Rationale: Analysis of complications resulting from the renal percutaneous approach.
Methods: Between 1990 and 1996, 175 percutaneous surgical procedures were performed by our group. In 69.2% cases, the reason was a lithiasic condition. We also carried out: 35 endopyelotomies, 12 renal cyst resections, 4 stenosis of uretero-ileal anastomosis, 2 diagnostic nephroscopies and 1 pyelic tumour resection.

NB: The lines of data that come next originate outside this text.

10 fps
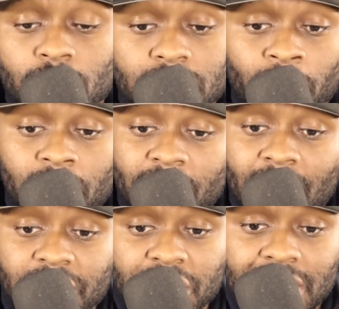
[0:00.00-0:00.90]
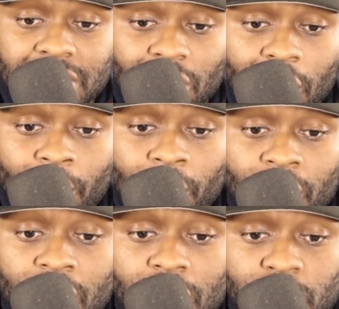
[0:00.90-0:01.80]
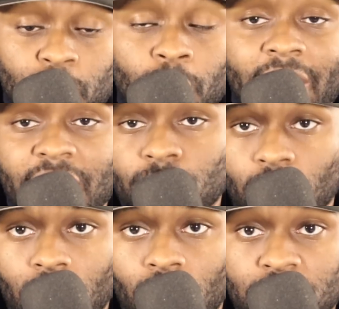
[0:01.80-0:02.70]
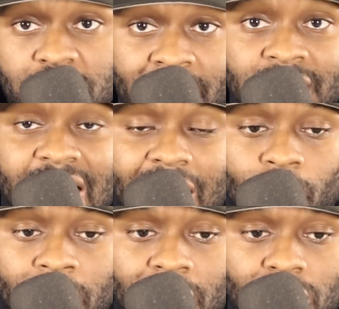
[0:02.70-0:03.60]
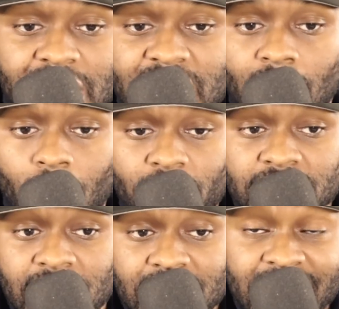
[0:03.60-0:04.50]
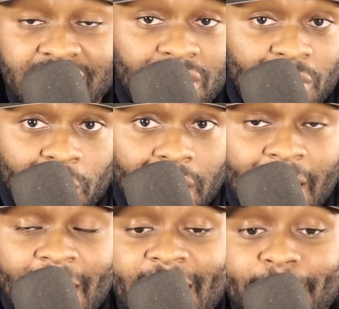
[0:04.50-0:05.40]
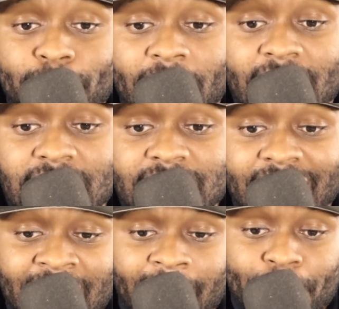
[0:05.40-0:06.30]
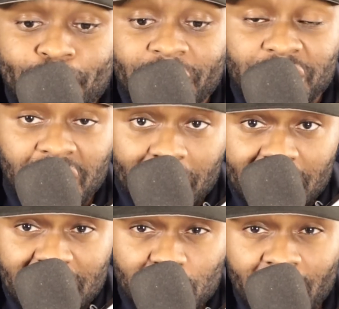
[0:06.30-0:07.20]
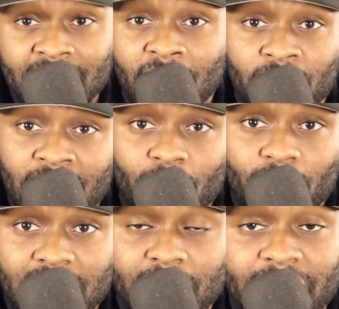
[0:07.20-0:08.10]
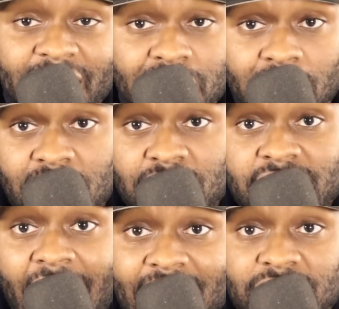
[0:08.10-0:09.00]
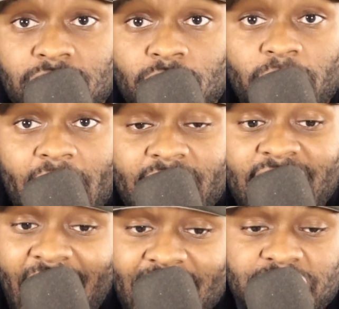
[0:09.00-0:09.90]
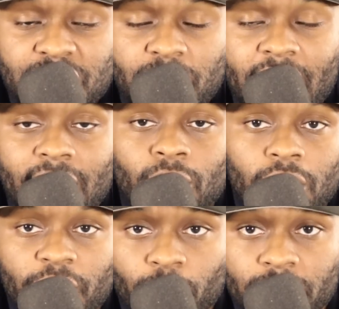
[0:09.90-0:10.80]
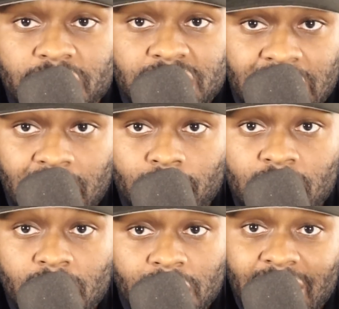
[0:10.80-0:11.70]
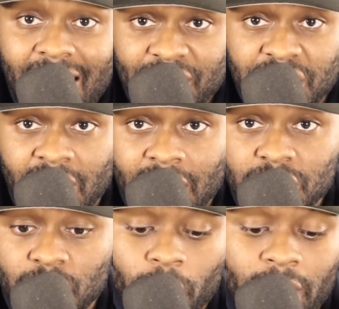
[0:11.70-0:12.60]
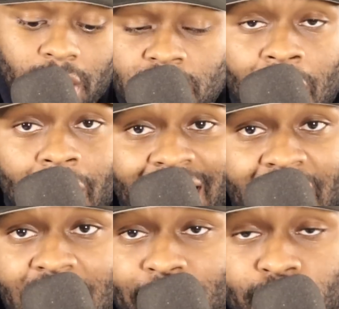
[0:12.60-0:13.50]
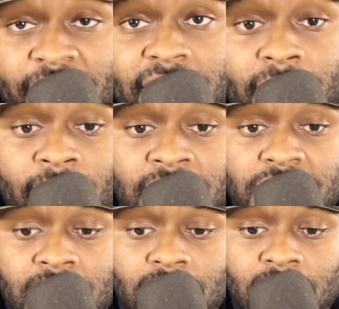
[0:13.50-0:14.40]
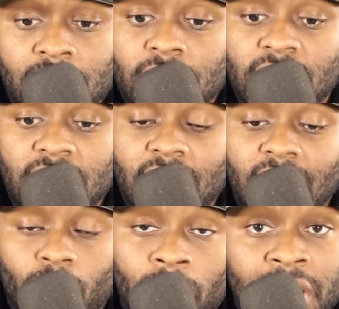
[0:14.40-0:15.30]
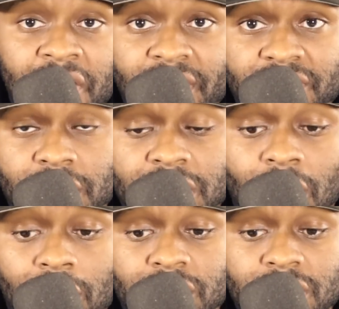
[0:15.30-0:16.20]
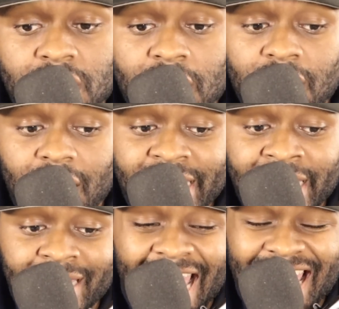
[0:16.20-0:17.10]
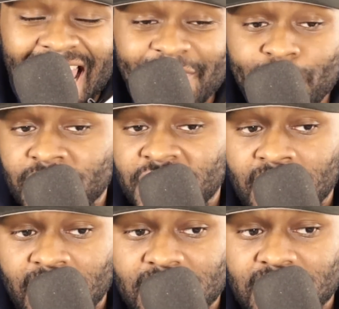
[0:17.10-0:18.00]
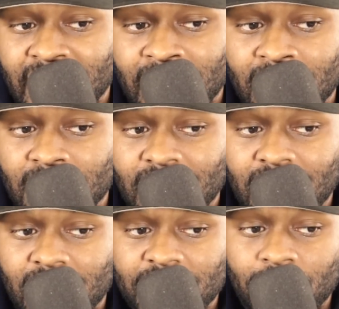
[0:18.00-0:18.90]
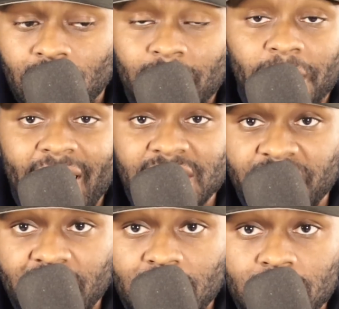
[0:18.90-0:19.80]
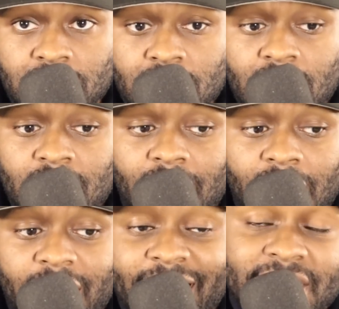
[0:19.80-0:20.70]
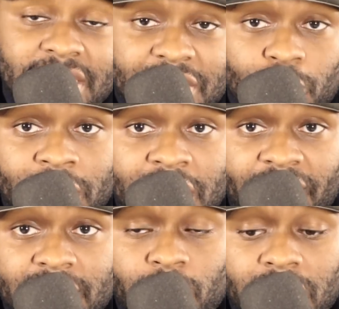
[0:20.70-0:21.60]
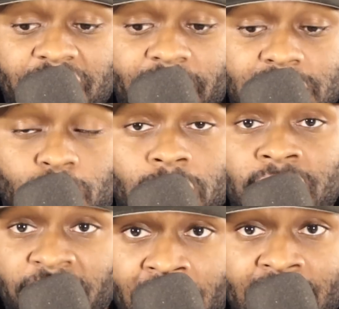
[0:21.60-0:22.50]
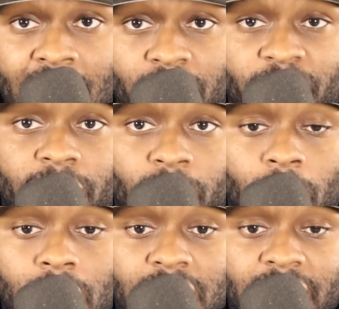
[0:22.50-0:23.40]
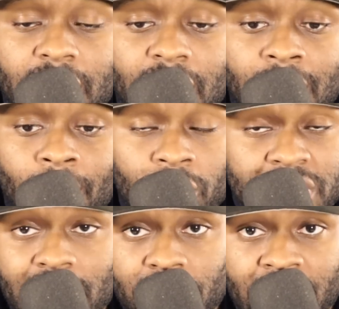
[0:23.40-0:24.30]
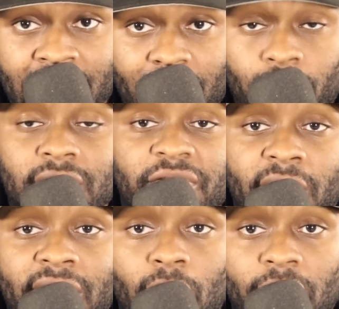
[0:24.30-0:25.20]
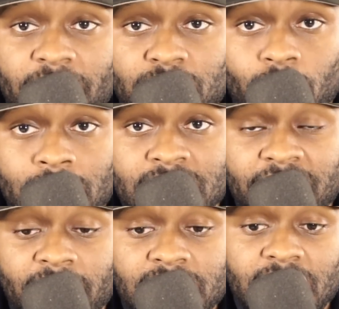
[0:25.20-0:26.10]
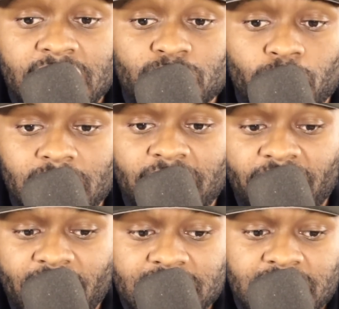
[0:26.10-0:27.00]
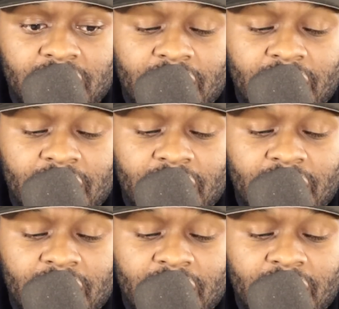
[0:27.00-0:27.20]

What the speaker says: So it's going to be up to Justin Herbert to make throws in tight windows like he always does. He can do it, but again, should it be this way? No, not really, but he just has to do that. He has to do that in order for this team to have a chance to win. Now, I briefly mentioned the run defense for the Chargers. Again, I've mentioned this in a couple of past videos. Is this run defense really fixed? We're going to find out very quickly on Saturday night. We're going to find out if this run defense is really fixed.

Results: Total rate of complications was 22.2%. Mortality was 0.5% (one case). Surgery had to be terminated in 13 cases for different reasons. Blood transfusions were required in 9 cases. 3 cases of route perforation required extended maintenance of nephrostomy. Infectious problems developed in 9 cases. There were also 2 renocutaneous fistula, one renocolic fistula and one pneumothorax. No significant differences were found between the total number of complications and the type of treatment carried out. There is however a relationship between the lithiasic condition and the haemorrhagic complications and also with the failure of the approach. There are no significant differences between the number of complications and other variables such as age, sex, side, calix approached or duration of surgery.
Conclusions: The percutaneous approach to the kidney can be considered as a technique with a low morbidity-mortality ratio.